Input:
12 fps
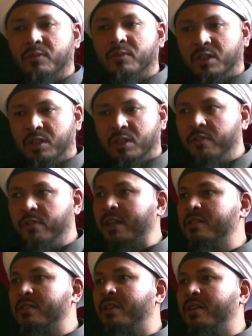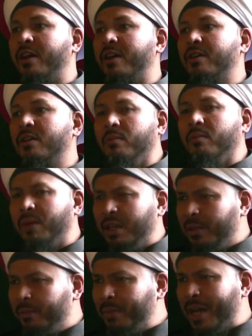The effects are there. But it
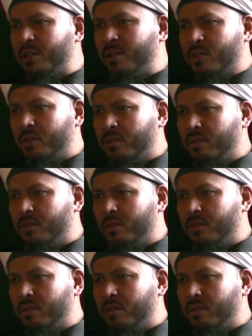passes.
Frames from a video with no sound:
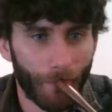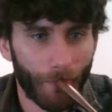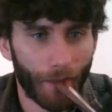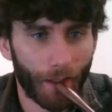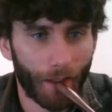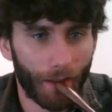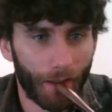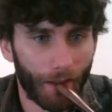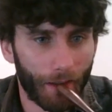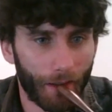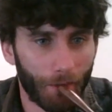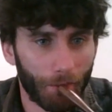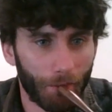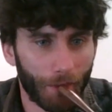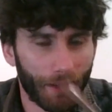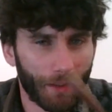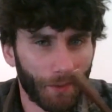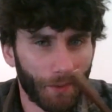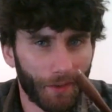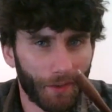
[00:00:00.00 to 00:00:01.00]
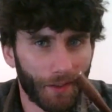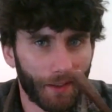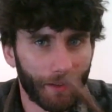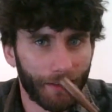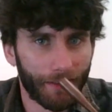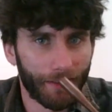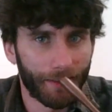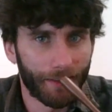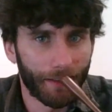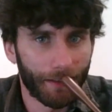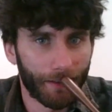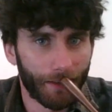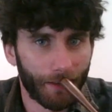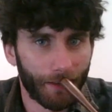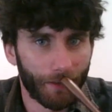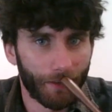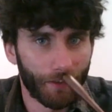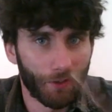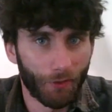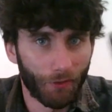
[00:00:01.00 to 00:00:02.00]
I think it was 1960s,
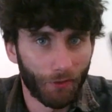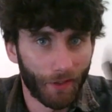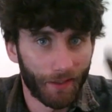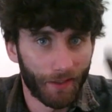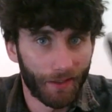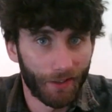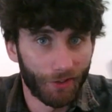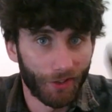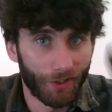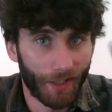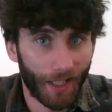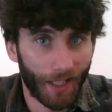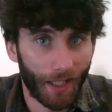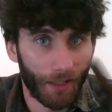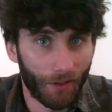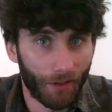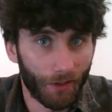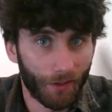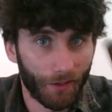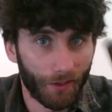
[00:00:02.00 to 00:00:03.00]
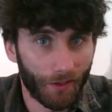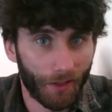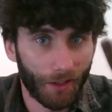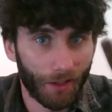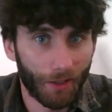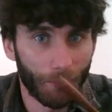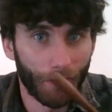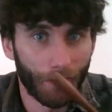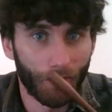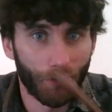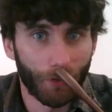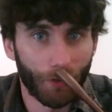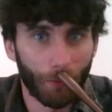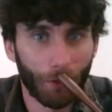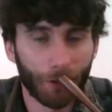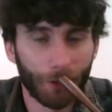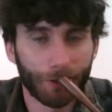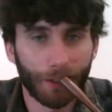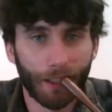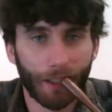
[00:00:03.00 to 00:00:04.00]
there's a great T.G. Cahir documentary
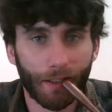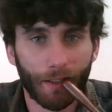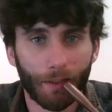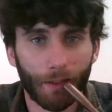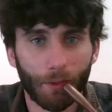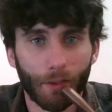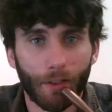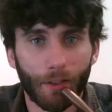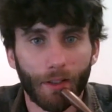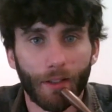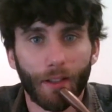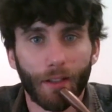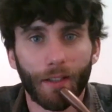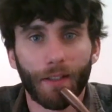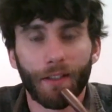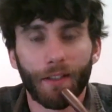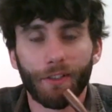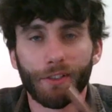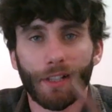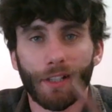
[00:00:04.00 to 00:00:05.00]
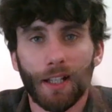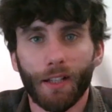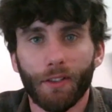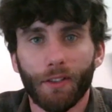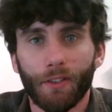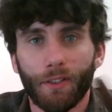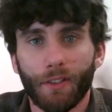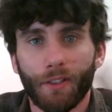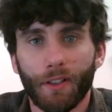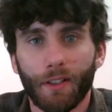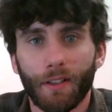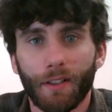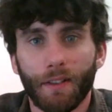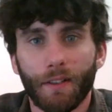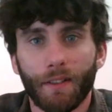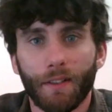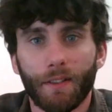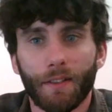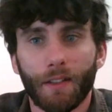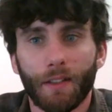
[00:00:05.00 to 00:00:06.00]
worth checking out. T.G. Cahir is
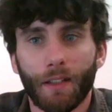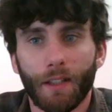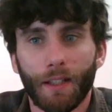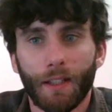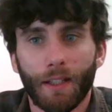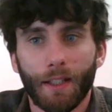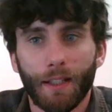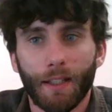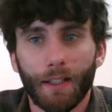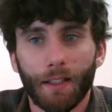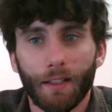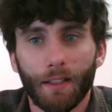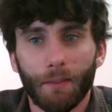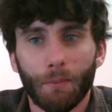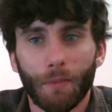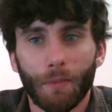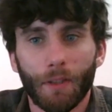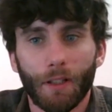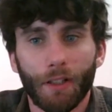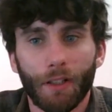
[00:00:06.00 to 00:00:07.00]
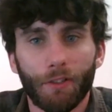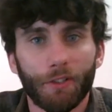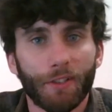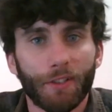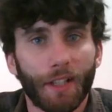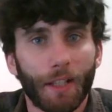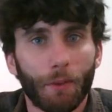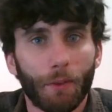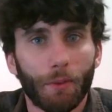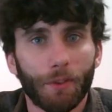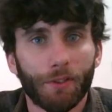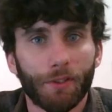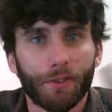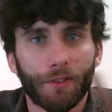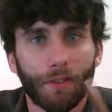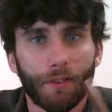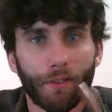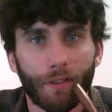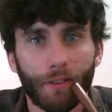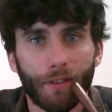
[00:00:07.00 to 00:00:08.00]
Ireland's Irish
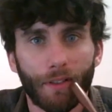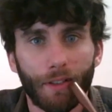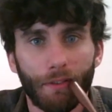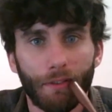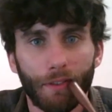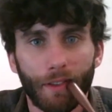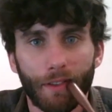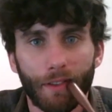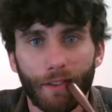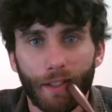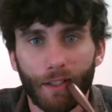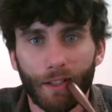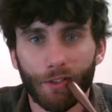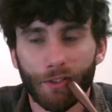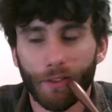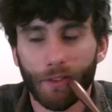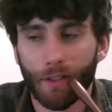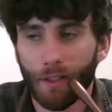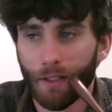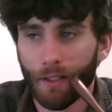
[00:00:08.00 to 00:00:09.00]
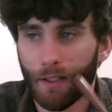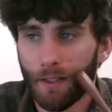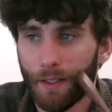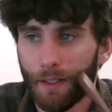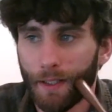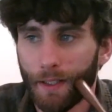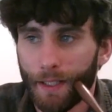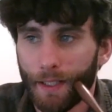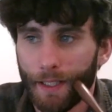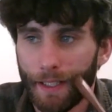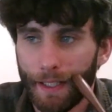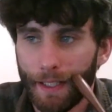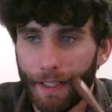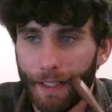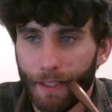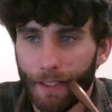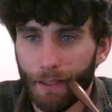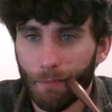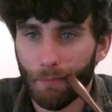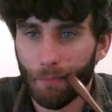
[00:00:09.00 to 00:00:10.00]
language TV station.
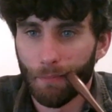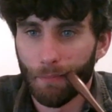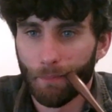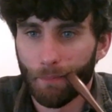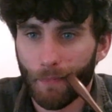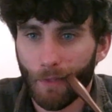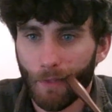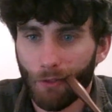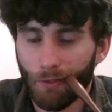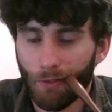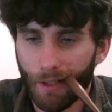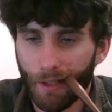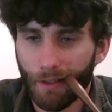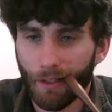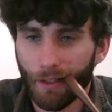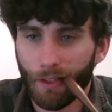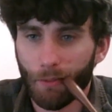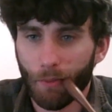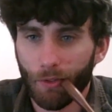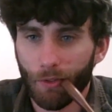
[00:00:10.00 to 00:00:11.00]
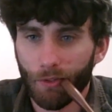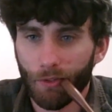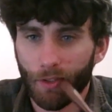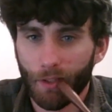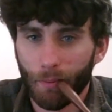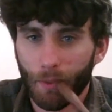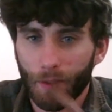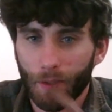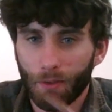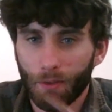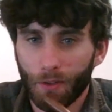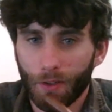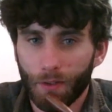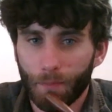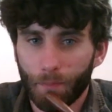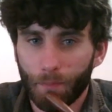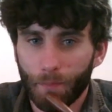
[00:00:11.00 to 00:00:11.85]
A great documentary on the bodhrán.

Your objective: Leave the images behind and write out every entry exactly.

Written response:
12 fps
The effects are there. But it
passes.
Frames from a video with no sound:
[00:00:00.00 to 00:00:01.00]
[00:00:01.00 to 00:00:02.00]
I think it was 1960s,
[00:00:02.00 to 00:00:03.00]
[00:00:03.00 to 00:00:04.00]
there's a great T.G. Cahir documentary
[00:00:04.00 to 00:00:05.00]
[00:00:05.00 to 00:00:06.00]
worth checking out. T.G. Cahir is
[00:00:06.00 to 00:00:07.00]
[00:00:07.00 to 00:00:08.00]
Ireland's Irish
[00:00:08.00 to 00:00:09.00]
[00:00:09.00 to 00:00:10.00]
language TV station.
[00:00:10.00 to 00:00:11.00]
[00:00:11.00 to 00:00:11.85]
A great documentary on the bodhrán.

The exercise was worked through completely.